+++ THE DATA
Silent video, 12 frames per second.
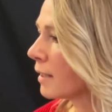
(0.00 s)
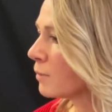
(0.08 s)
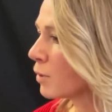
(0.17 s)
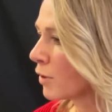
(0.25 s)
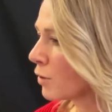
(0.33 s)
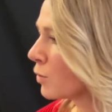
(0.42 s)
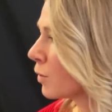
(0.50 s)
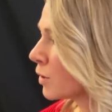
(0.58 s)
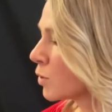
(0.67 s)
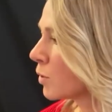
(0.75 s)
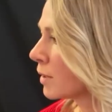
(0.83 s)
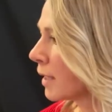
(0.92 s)
and Brother
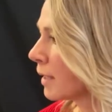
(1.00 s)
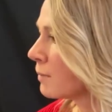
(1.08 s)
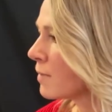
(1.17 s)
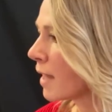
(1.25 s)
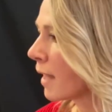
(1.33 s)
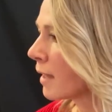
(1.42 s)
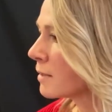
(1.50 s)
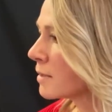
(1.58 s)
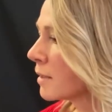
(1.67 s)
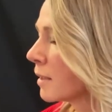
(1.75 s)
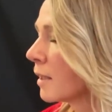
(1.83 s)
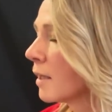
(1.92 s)
Knorr told him
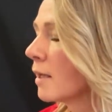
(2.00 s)
that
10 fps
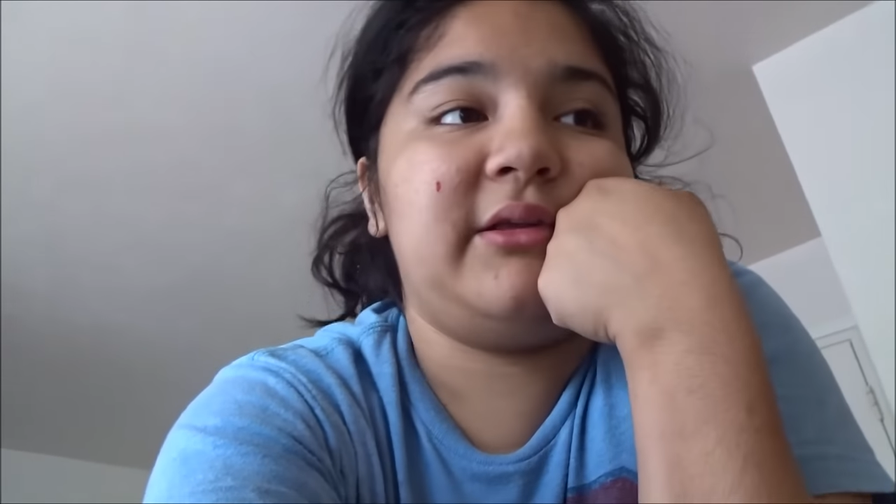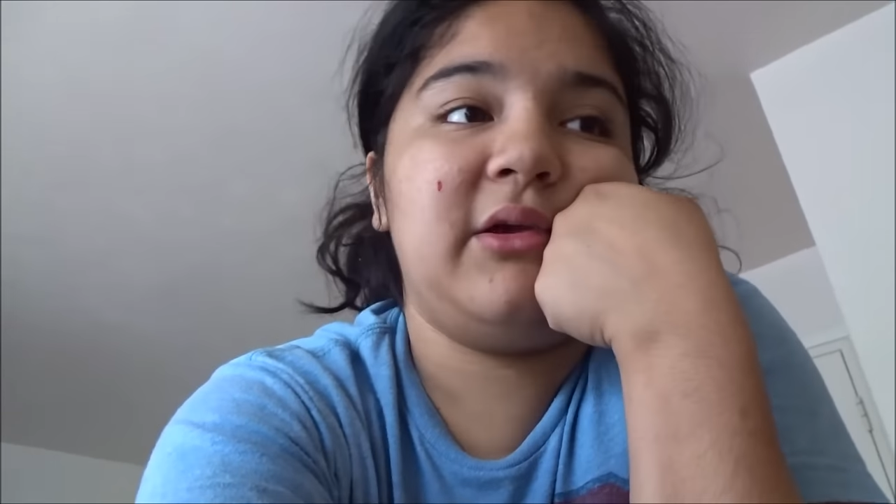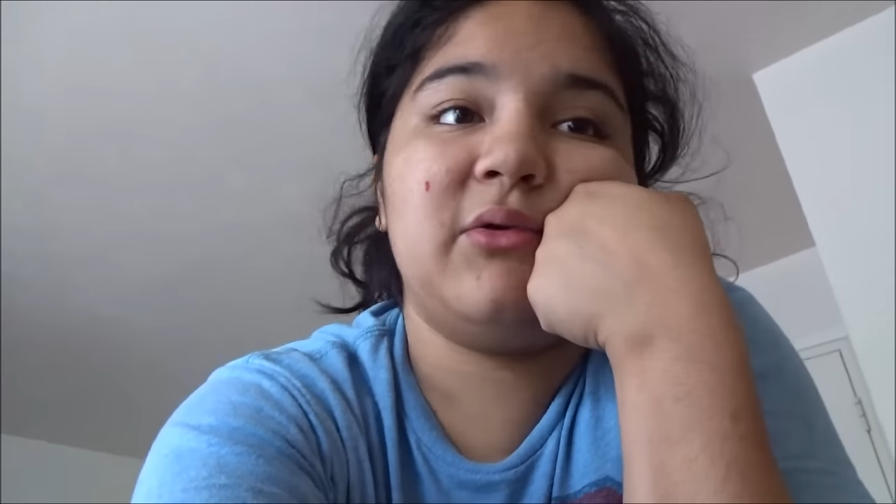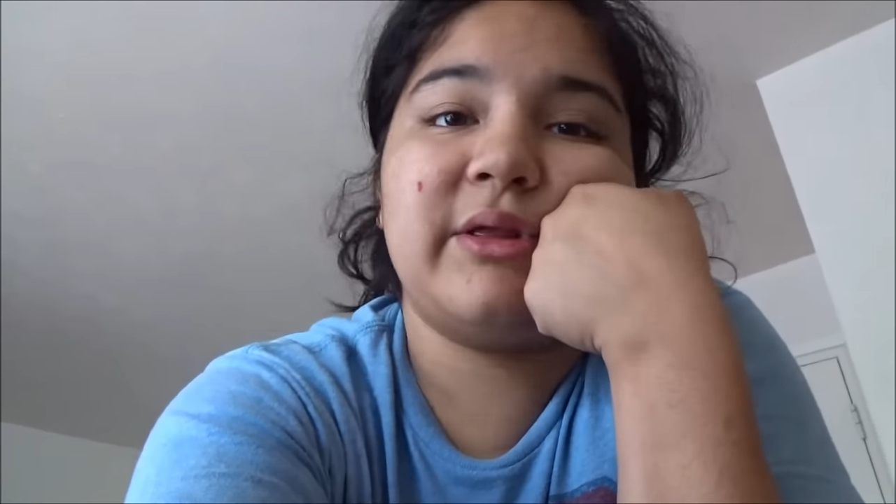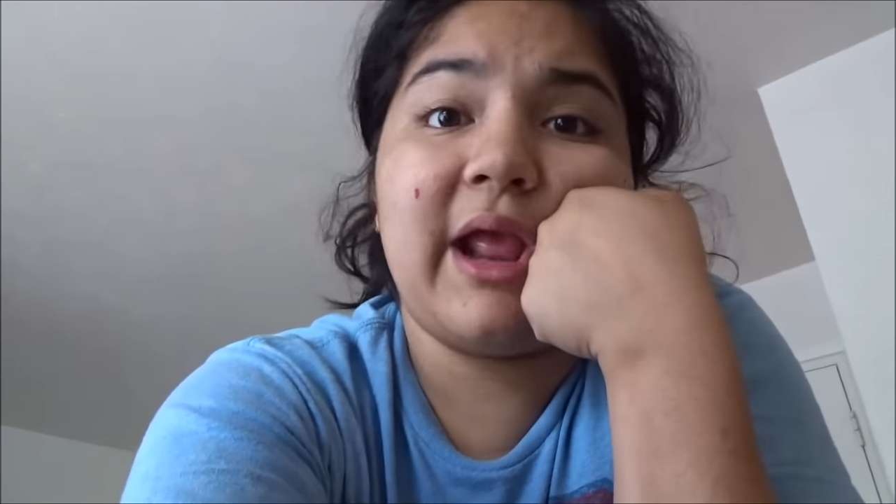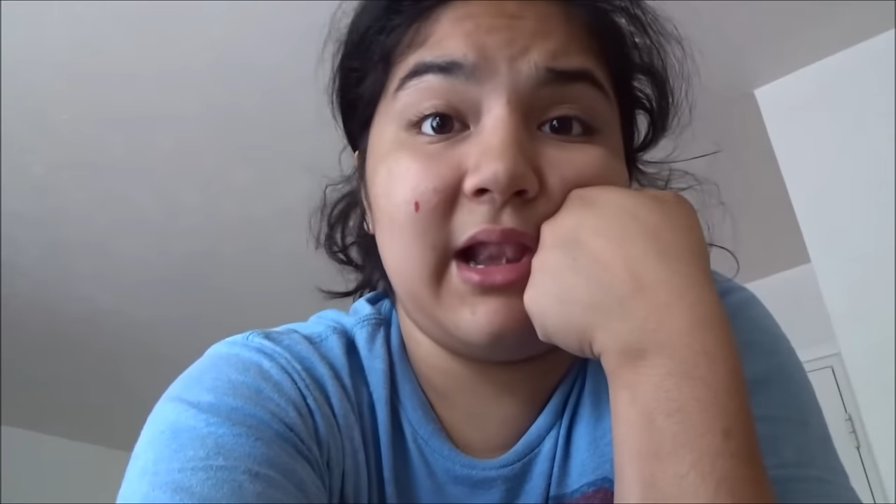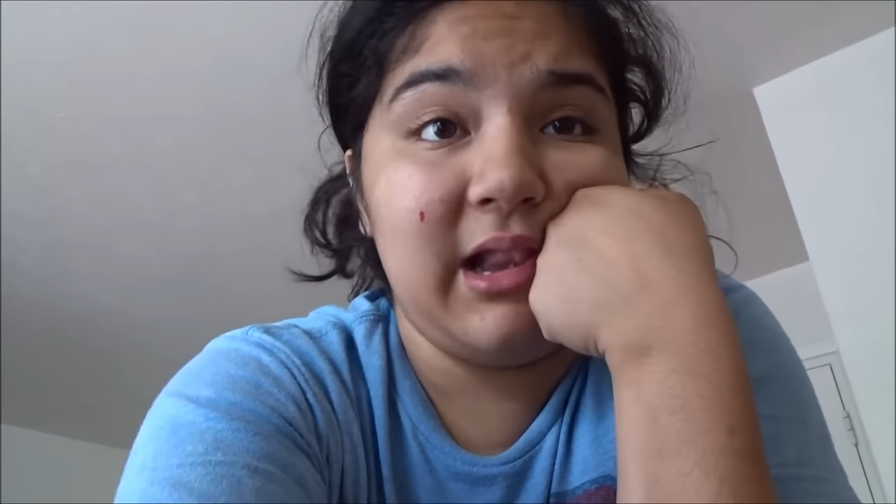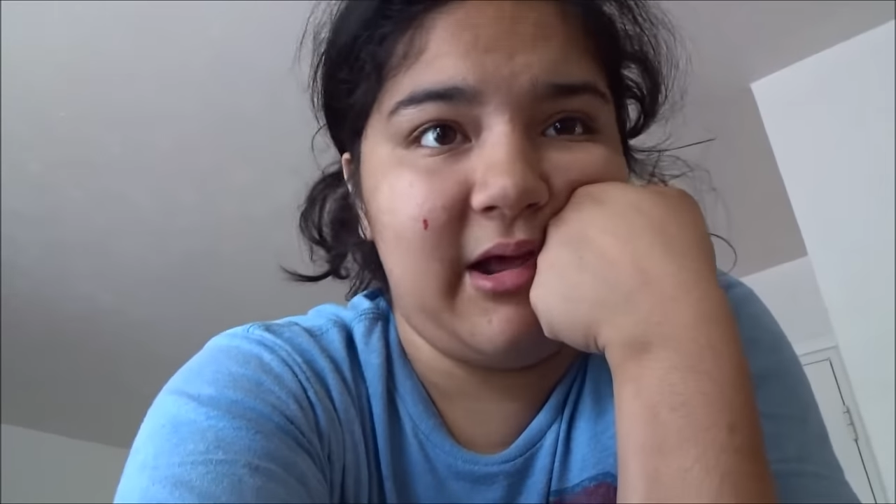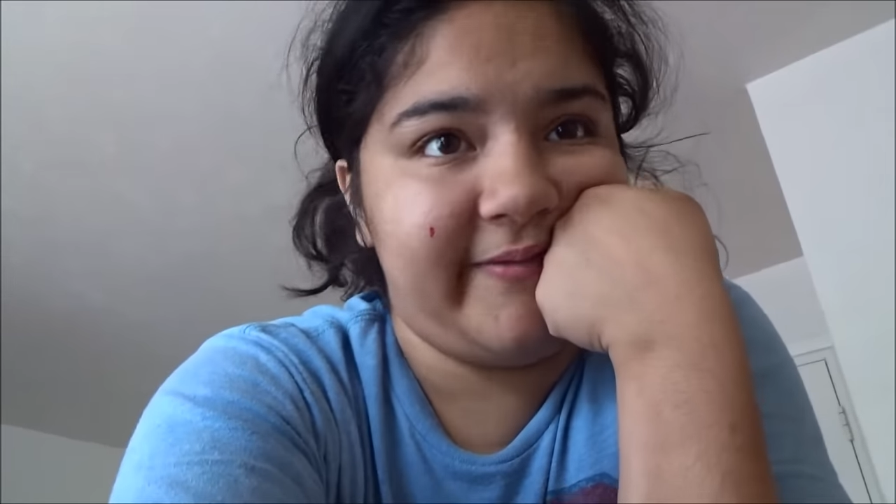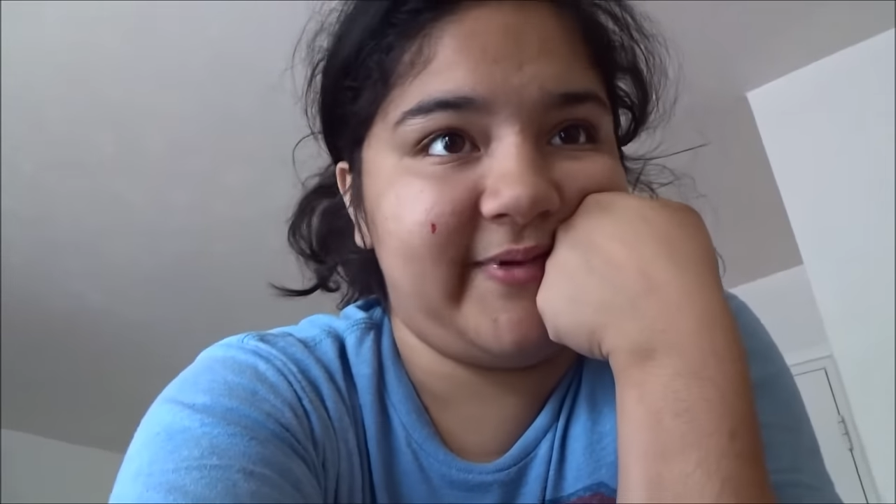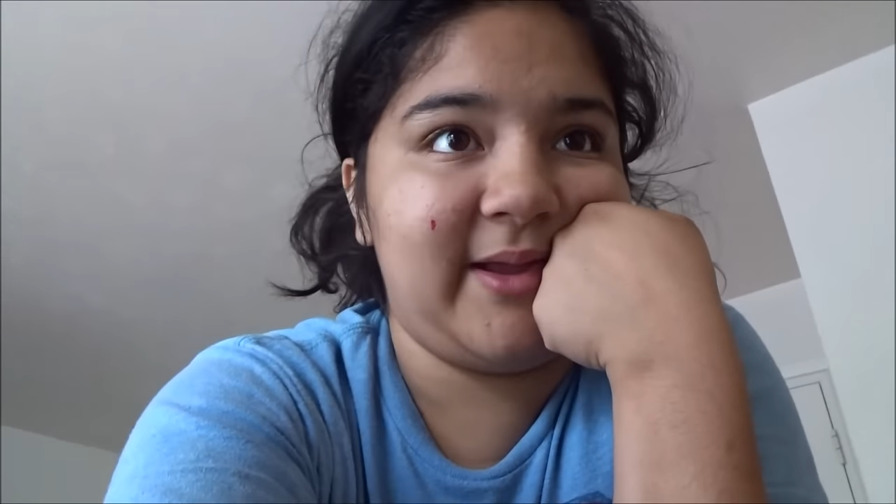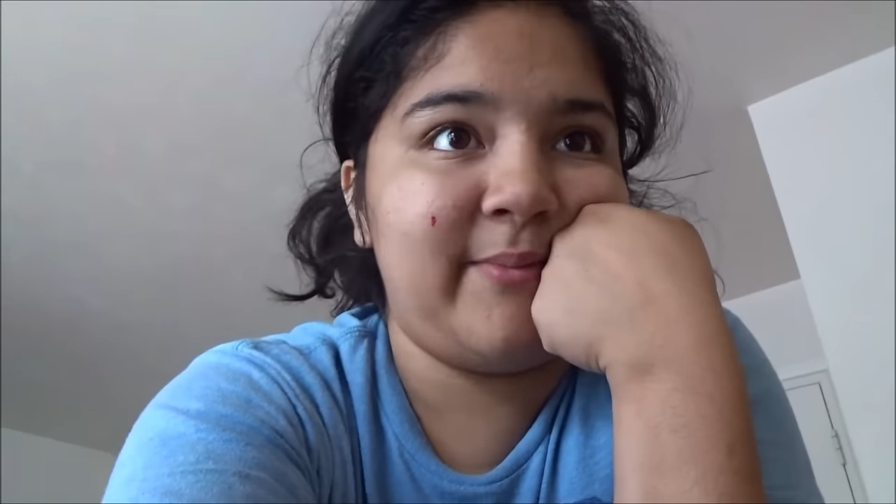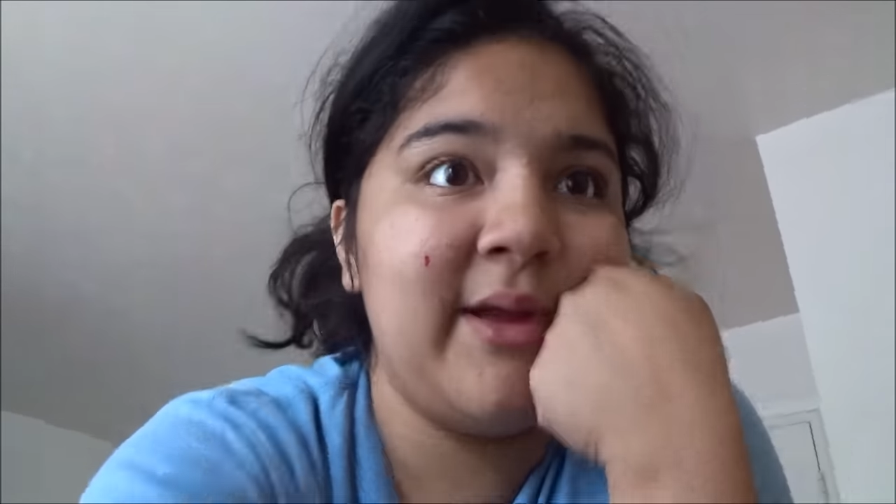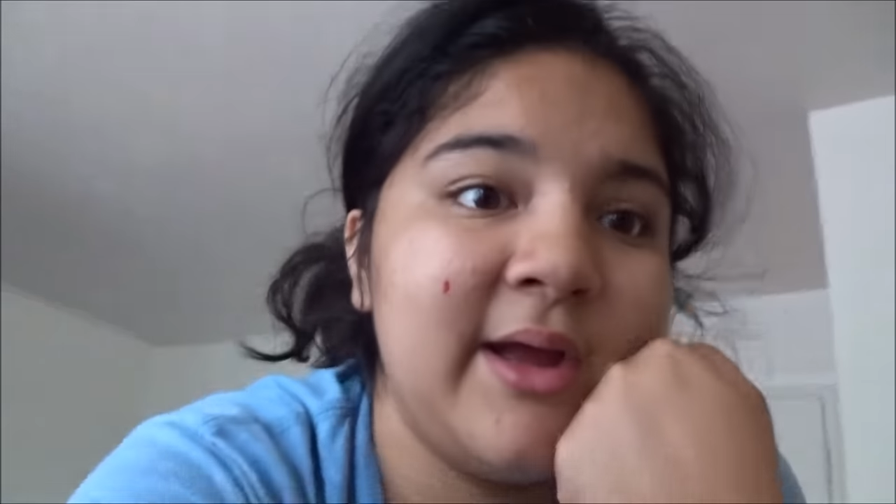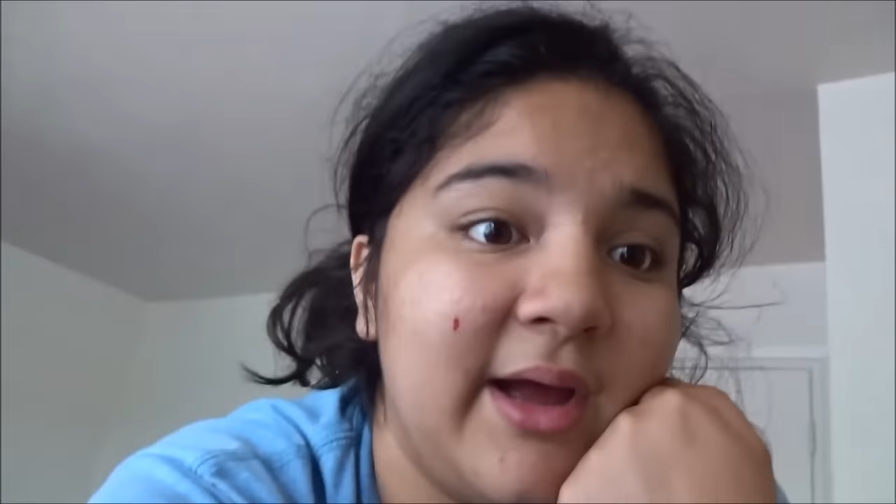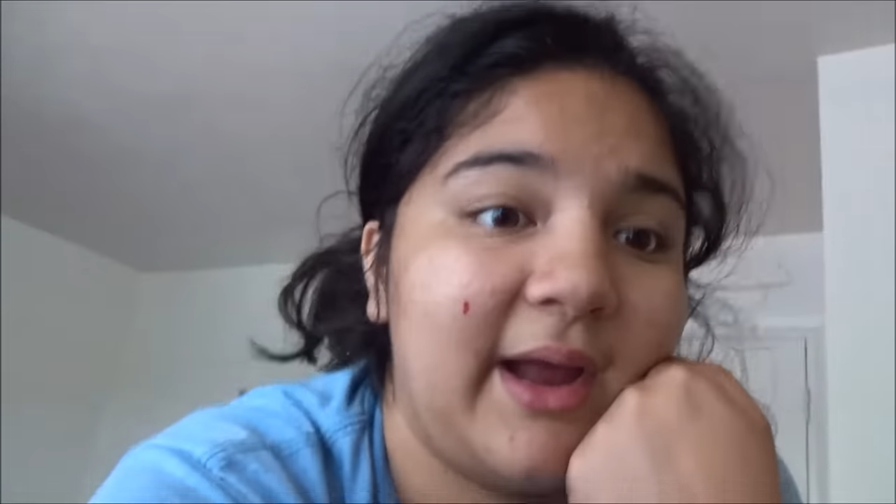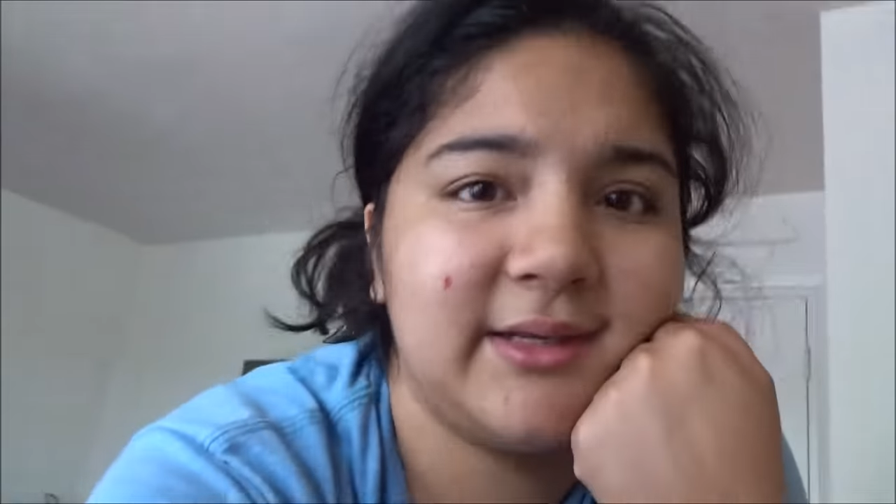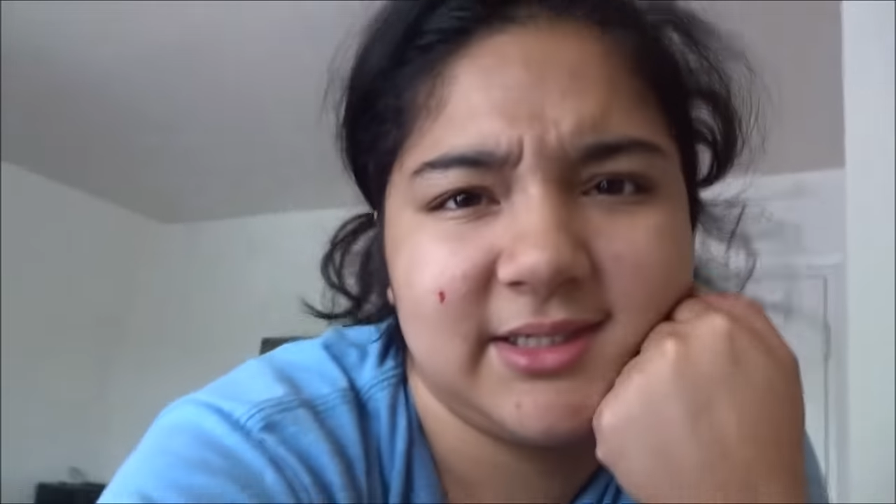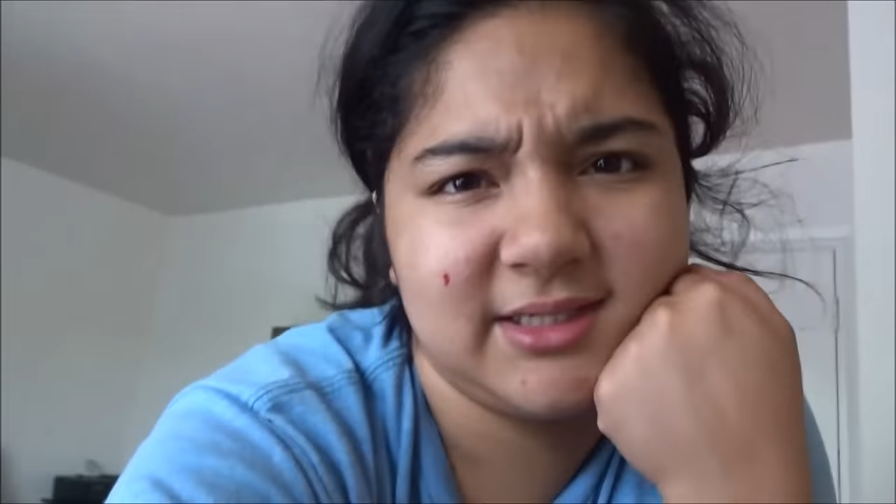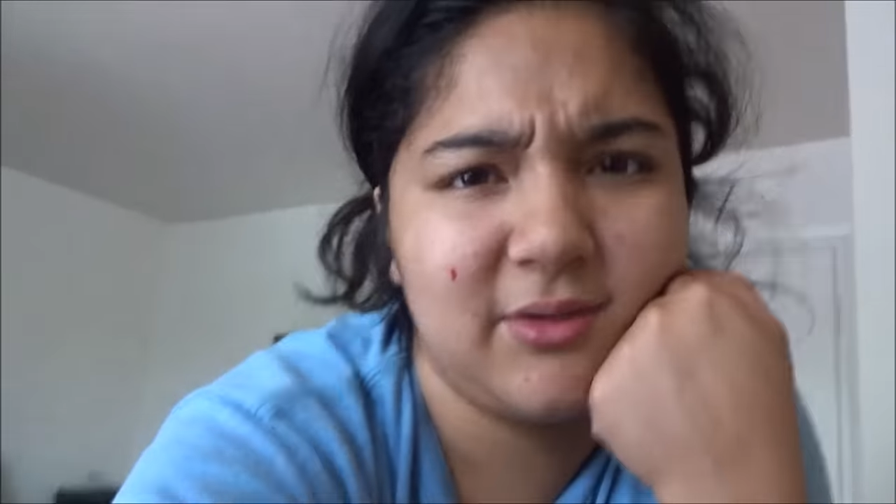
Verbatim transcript: So they love them. I just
++++++
TASK TO COMPLETE:
Write the data above out again exactly, every line of it, and exclude the pictures.

EXERCISE OUTPUT:
Silent video, 12 frames per second.
(0.00 s)
(0.08 s)
(0.17 s)
(0.25 s)
(0.33 s)
(0.42 s)
(0.50 s)
(0.58 s)
(0.67 s)
(0.75 s)
(0.83 s)
(0.92 s)
and Brother
(1.00 s)
(1.08 s)
(1.17 s)
(1.25 s)
(1.33 s)
(1.42 s)
(1.50 s)
(1.58 s)
(1.67 s)
(1.75 s)
(1.83 s)
(1.92 s)
Knorr told him
(2.00 s)
that
10 fps
Verbatim transcript: So they love them. I just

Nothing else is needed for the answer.